Pagination for /links/list

The /links/list endpoint now supports keyset-based pagination for efficient traversal of large result sets.

Request parameters:

{
  "pagination": {
    "limit": 50,
    "after": "eyJpbnNlcnRlZF9hdCI6..."
  }
}
Parameter Type Description
pagination.limit integer Maximum records per page (1-250, default: 50)
pagination.after string Keyset cursor from previous response for next page

Response includes:

{
  "pagination": {
    "count": 50,
    "more?": true,
    "after": "eyJpbnNlcnRlZF9hdCI6Li4u"
  },
  "links": [...]
}
New Filter Options

Filter payment links by multiple criteria:

Filter Type Description
filter.status string Filter by payment status (created, completed, failed, etc.)
filter.inserted_at_from datetime Links created after this timestamp
filter.inserted_at_to datetime Links created before this timestamp

Example:

{
  "filter": {
    "status": "completed",
    "inserted_at_from": "2024-01-01T00:00:00Z"
  },
  "pagination": {
    "limit": 100
  }
}
New Payment Link Statuses

Additional statuses for enhanced payment tracking (available for libra_ro, work-in-progress for other providers):

Status Description
funds_received Funds confirmed received by creditor bank (via webhook)
funds_rejected Funds rejected by creditor bank (via webhook)

Enhanced: Providers API

AIS Methods Support

The /providers/list and /providers/get endpoints now support AIS method discovery:

New options:

Option Type Description
options.show_ais_methods boolean Include AIS method details in response
options.ais_methods_filter.account_owner_type array Filter by account owner type (retail, corporate)
options.ais_methods_filter.interface_type string Filter by interface type
options.ais_methods_filter.interface_env string Filter by environment (sandbox, stage, prod)

Example:

{
  "options": {
    "show_ais_methods": true,
    "ais_methods_filter": {
      "account_owner_type": ["retail"],
      "interface_env": "prod"
    }
  }
}
Response Format Change: remitter_type

The remitter_type field format has changed between v1 and v2:

Version Format Example
v1 String "retail" or "corporate"
v2 Array ["retail"], ["corporate"], or ["retail", "corporate"]

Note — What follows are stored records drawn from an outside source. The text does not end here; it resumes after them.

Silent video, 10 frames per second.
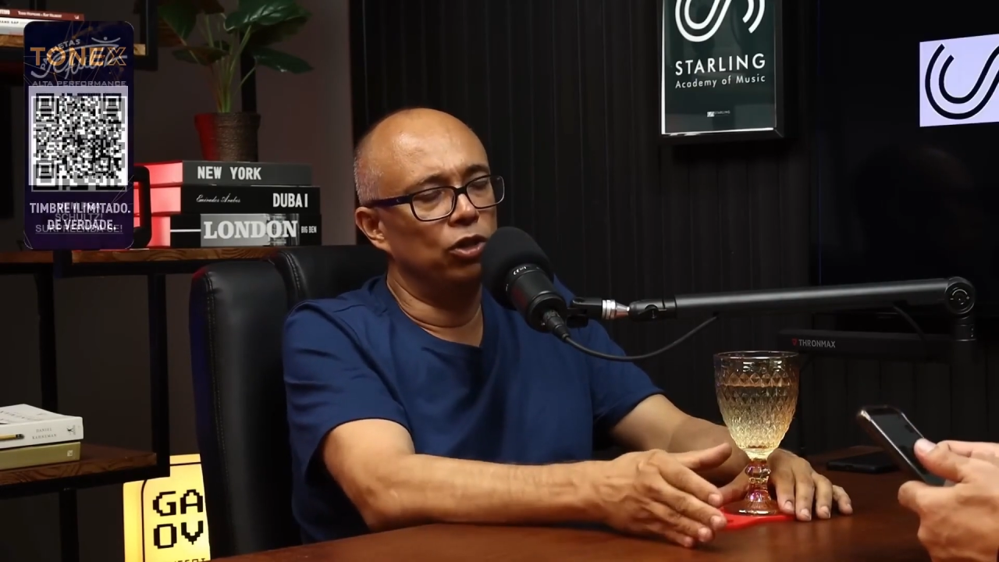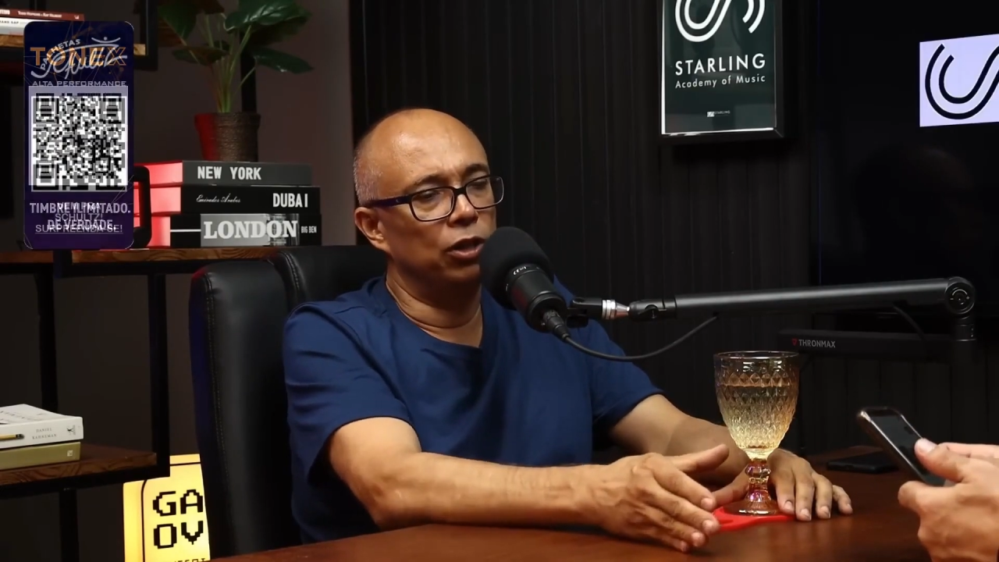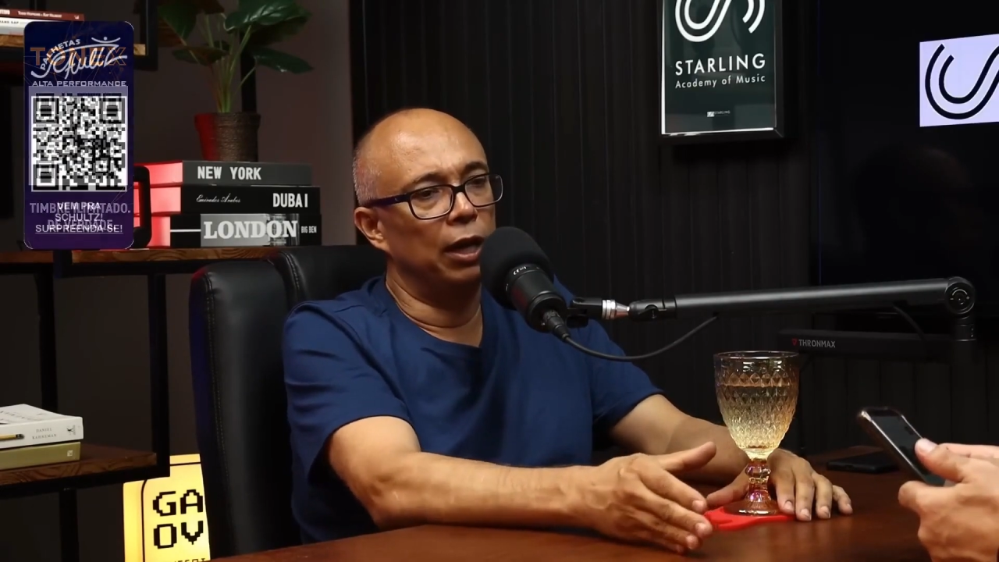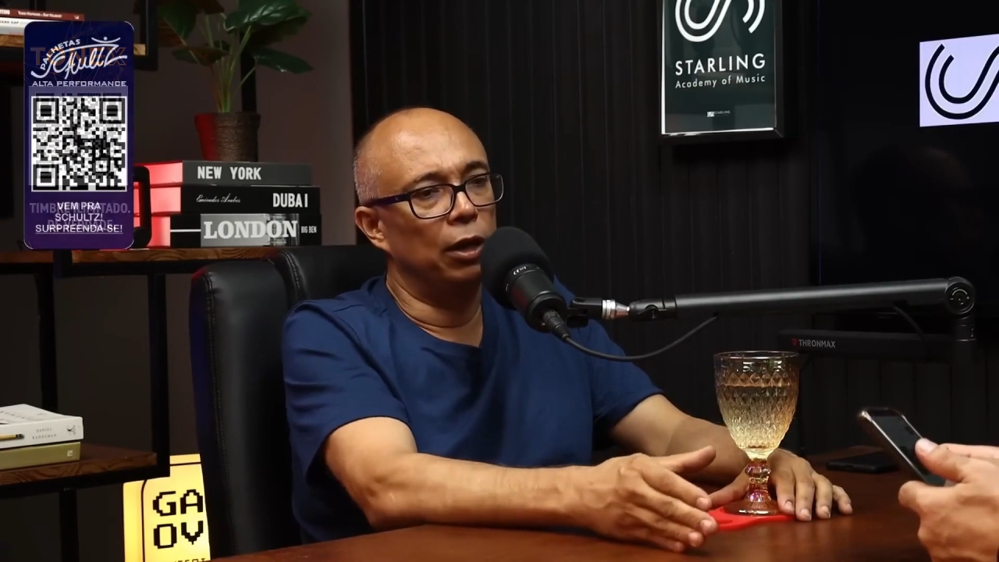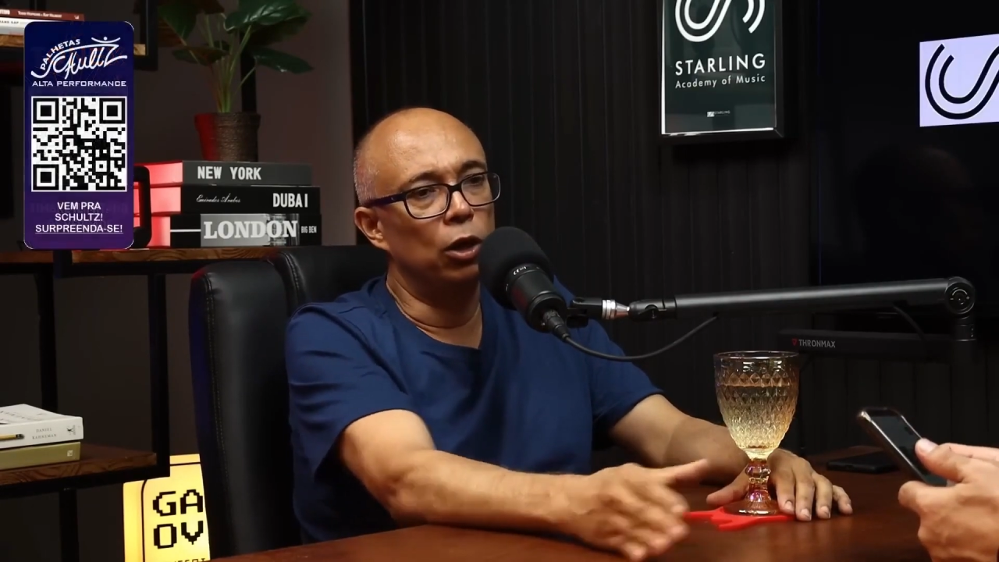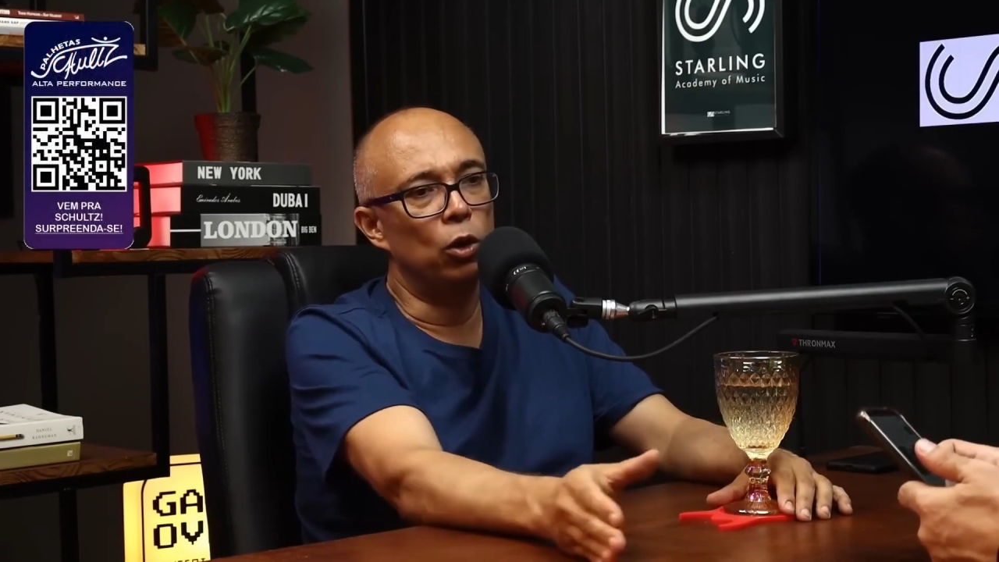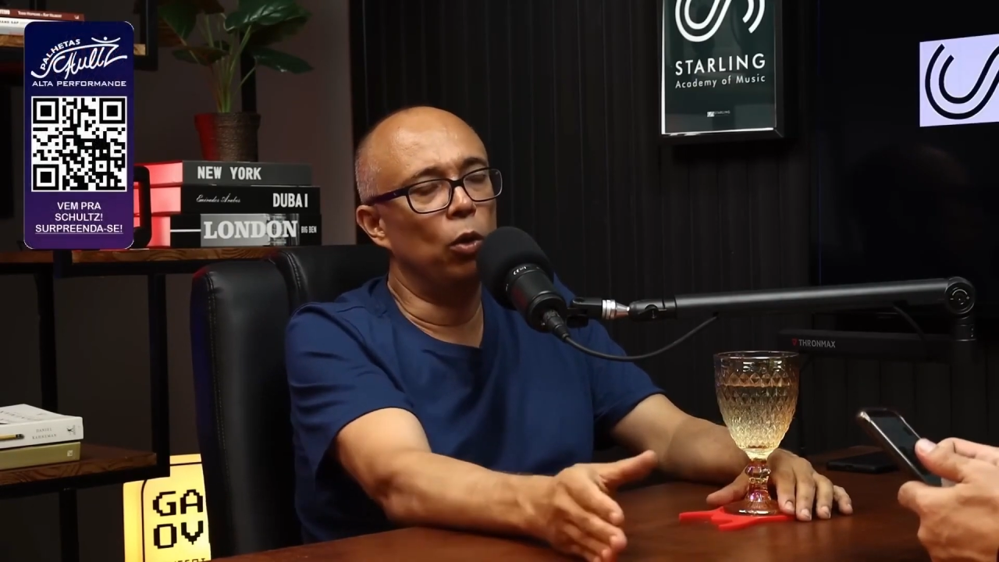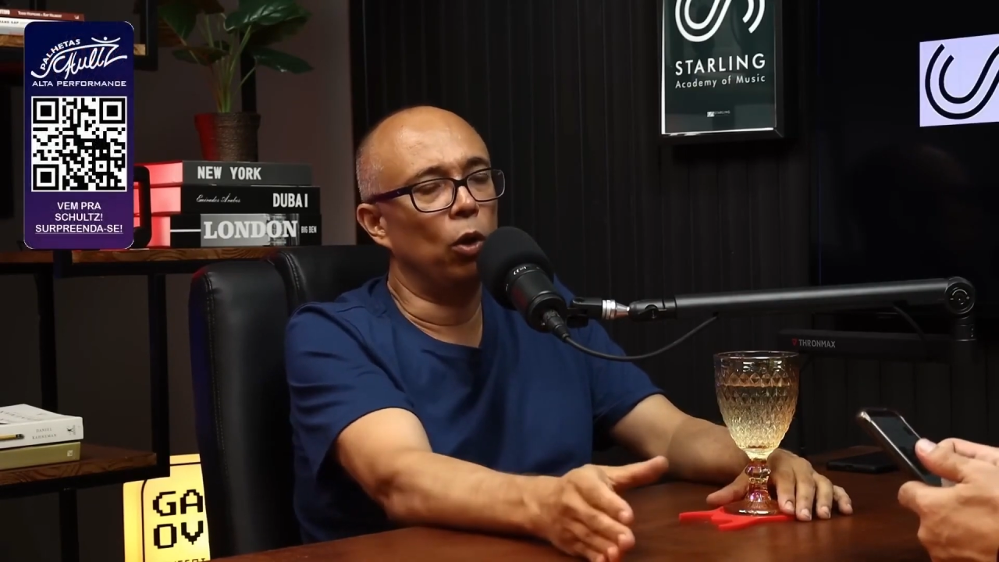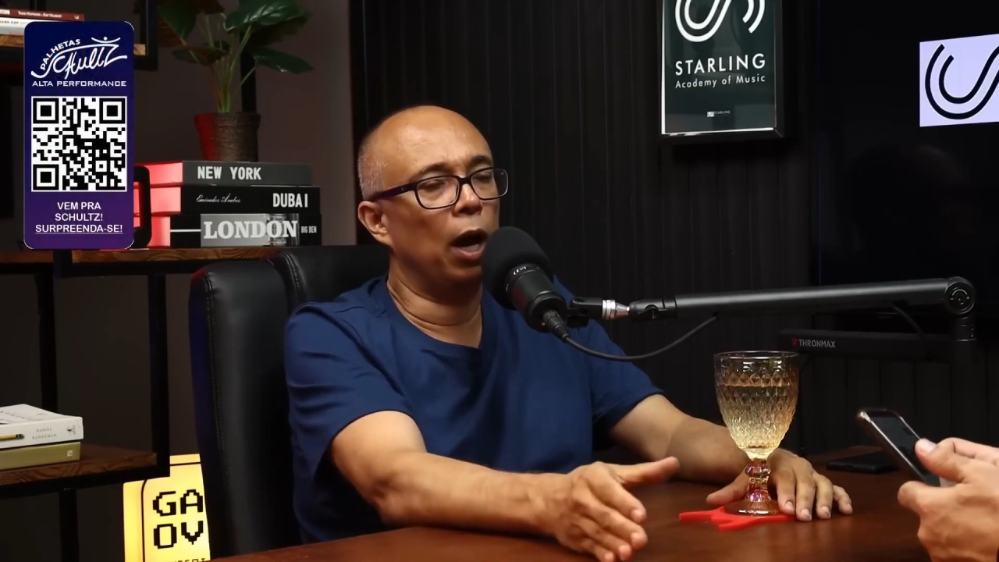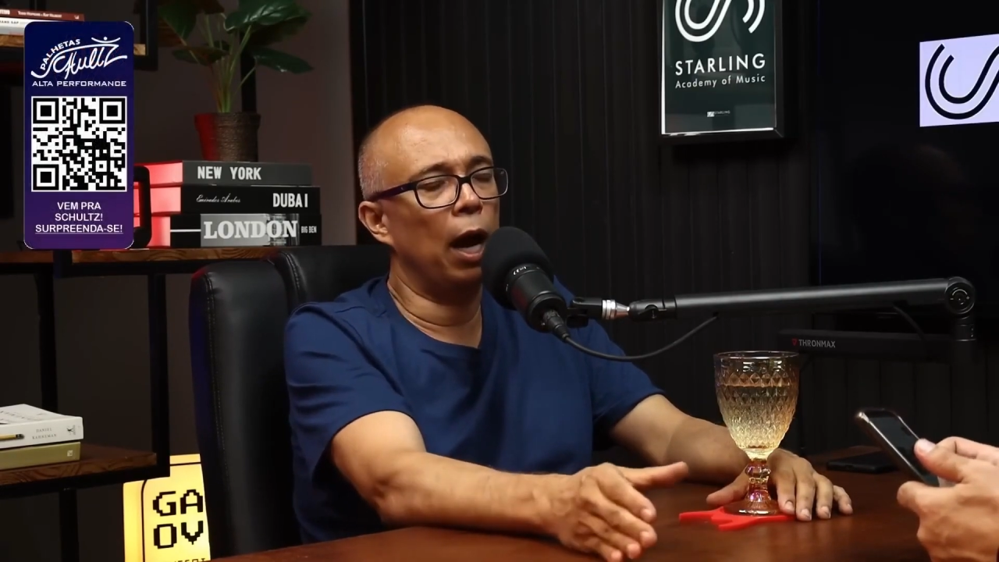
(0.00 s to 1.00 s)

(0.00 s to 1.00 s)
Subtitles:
technical or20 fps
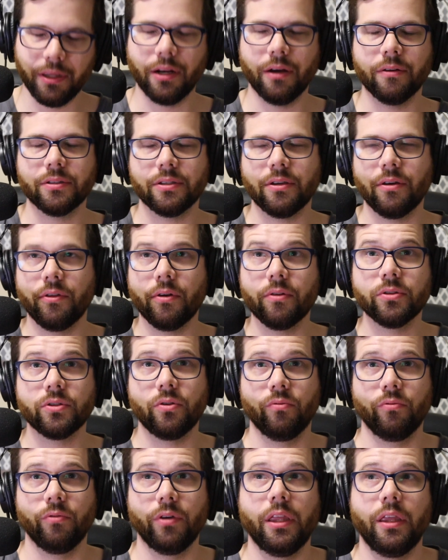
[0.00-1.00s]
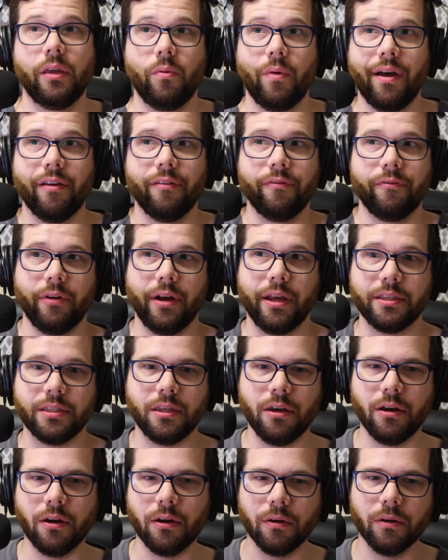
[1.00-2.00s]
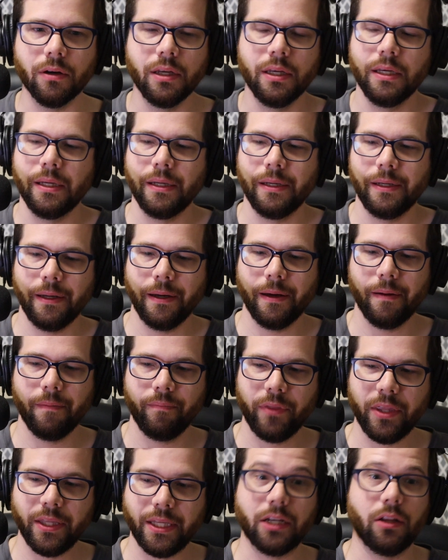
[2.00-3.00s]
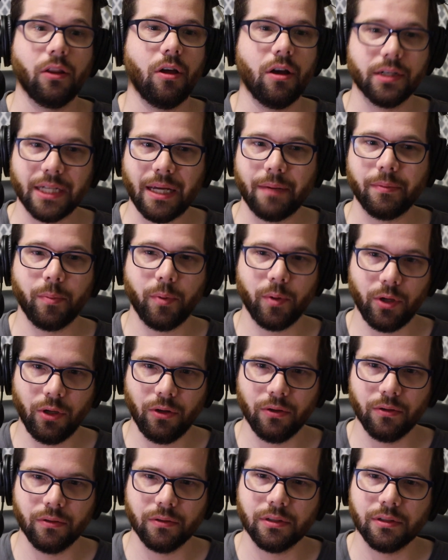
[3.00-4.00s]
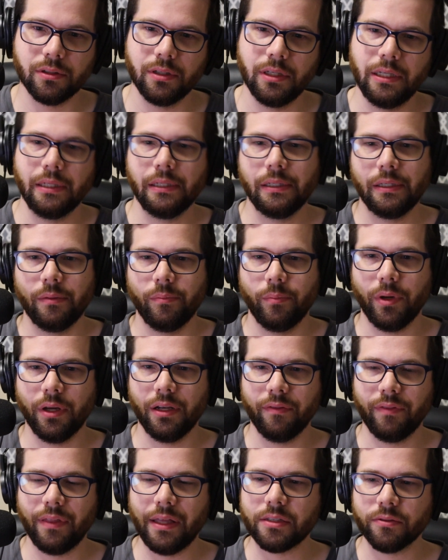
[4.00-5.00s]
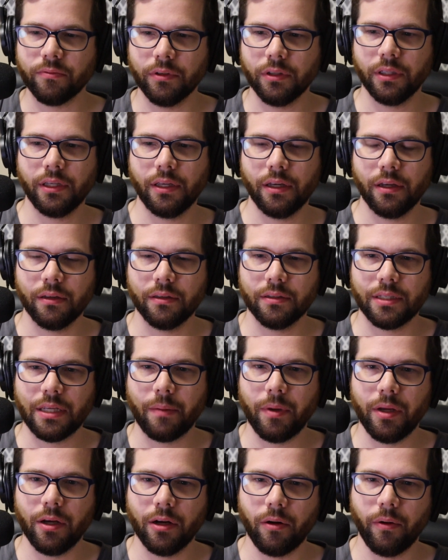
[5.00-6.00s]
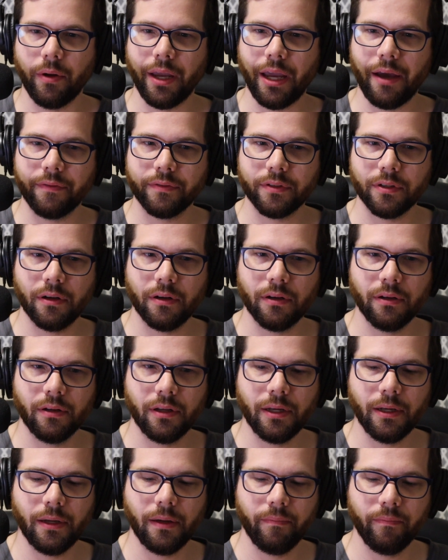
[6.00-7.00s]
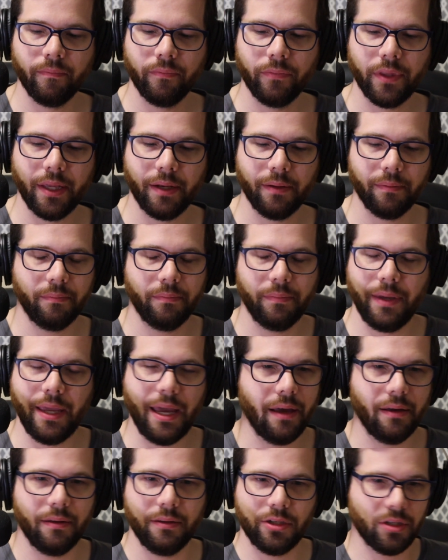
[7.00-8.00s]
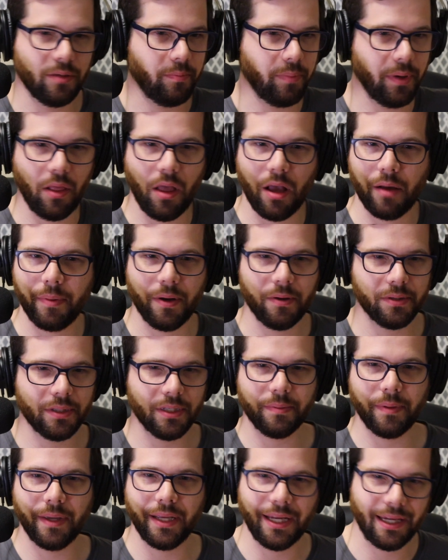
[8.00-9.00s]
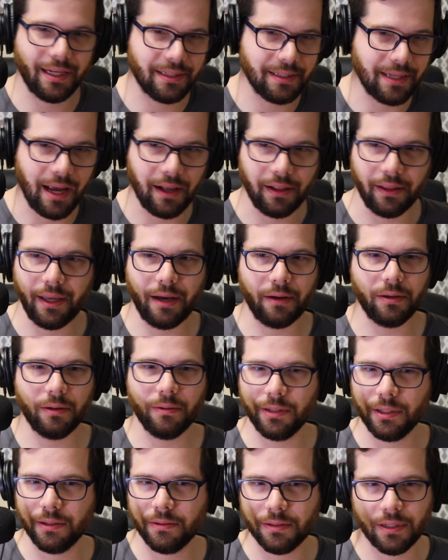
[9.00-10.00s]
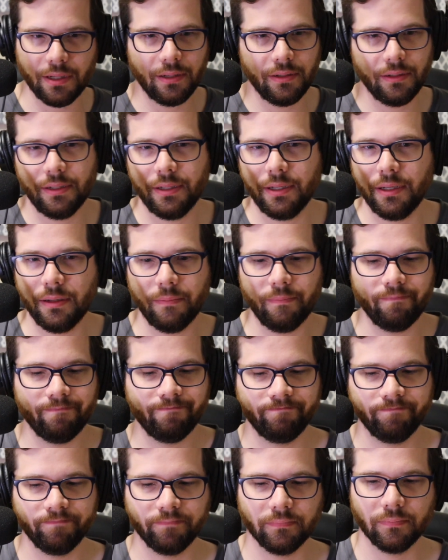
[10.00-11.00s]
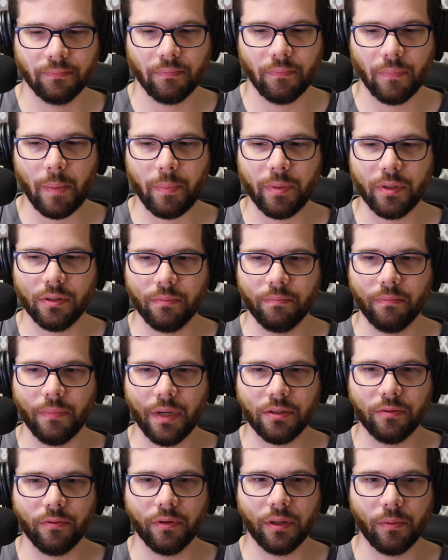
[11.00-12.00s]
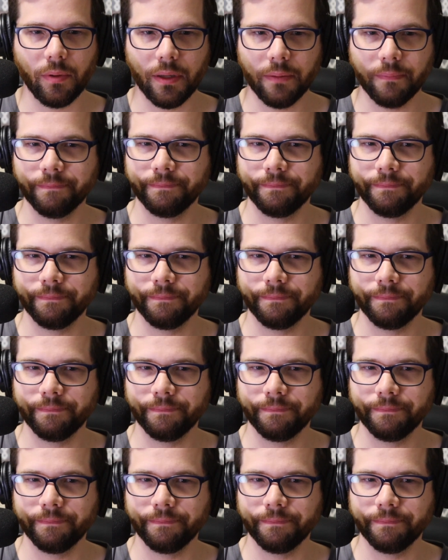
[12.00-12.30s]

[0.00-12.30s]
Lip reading: so those do really well for SEO. They take a long time to produce, but if that's really a segment you're going after, then yeah, just a big long post explaining exactly how you would use it. Might do really well.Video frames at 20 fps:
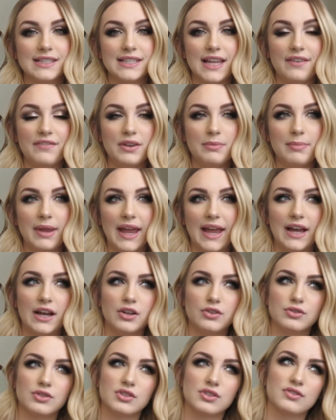7
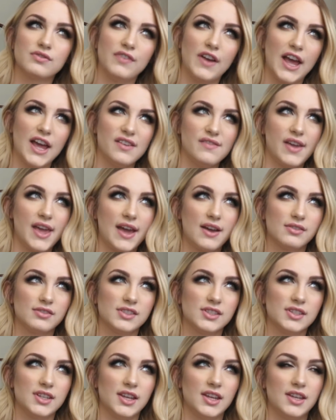pounds, 5
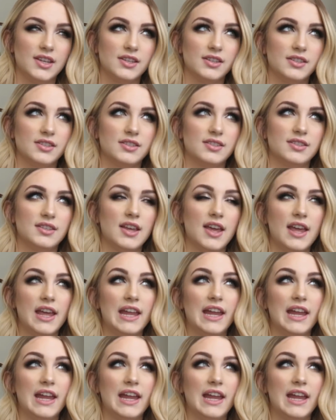ounces,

This change enables payment methods to support multiple remitter types simultaneously.


New: WebUI Custom Templates

Customize the payment and consent authorization UI with pre-built templates.

Available Templates
Template Description
default Standard/legacy FinqLink layout
classic Traditional banking interface
compact Minimal, space-efficient layout
cards Card-based provider selection
glass Glassmorphism design with blur effects
sheet Bottom sheet mobile-first design
Usage

Specify the template in /links/create or /ais/consents/create:

{
  "options": {
    "ux_template": "glass"
  }
}

Note: The ux_template option overrides the default template configured for your API client.


Breaking Changes

1. remitter_type Response Format

Affected endpoints: /providers/list, /providers/get

The remitter_type field in payment method responses has changed from a string to an array:

v1 Response:

{
  "payment_methods": [{
    "remitter_type": "retail"
  }]
}

v2 Response:

{
  "payment_methods": [{
    "remitter_type": ["retail"]
  }]
}

Migration: Update your code to handle remitter_type as an array.

2. AIS Endpoints Availability

AIS endpoints (/ais/*) are only available on /v2 paths. Requests to /v1/ais/* will return a 404 error.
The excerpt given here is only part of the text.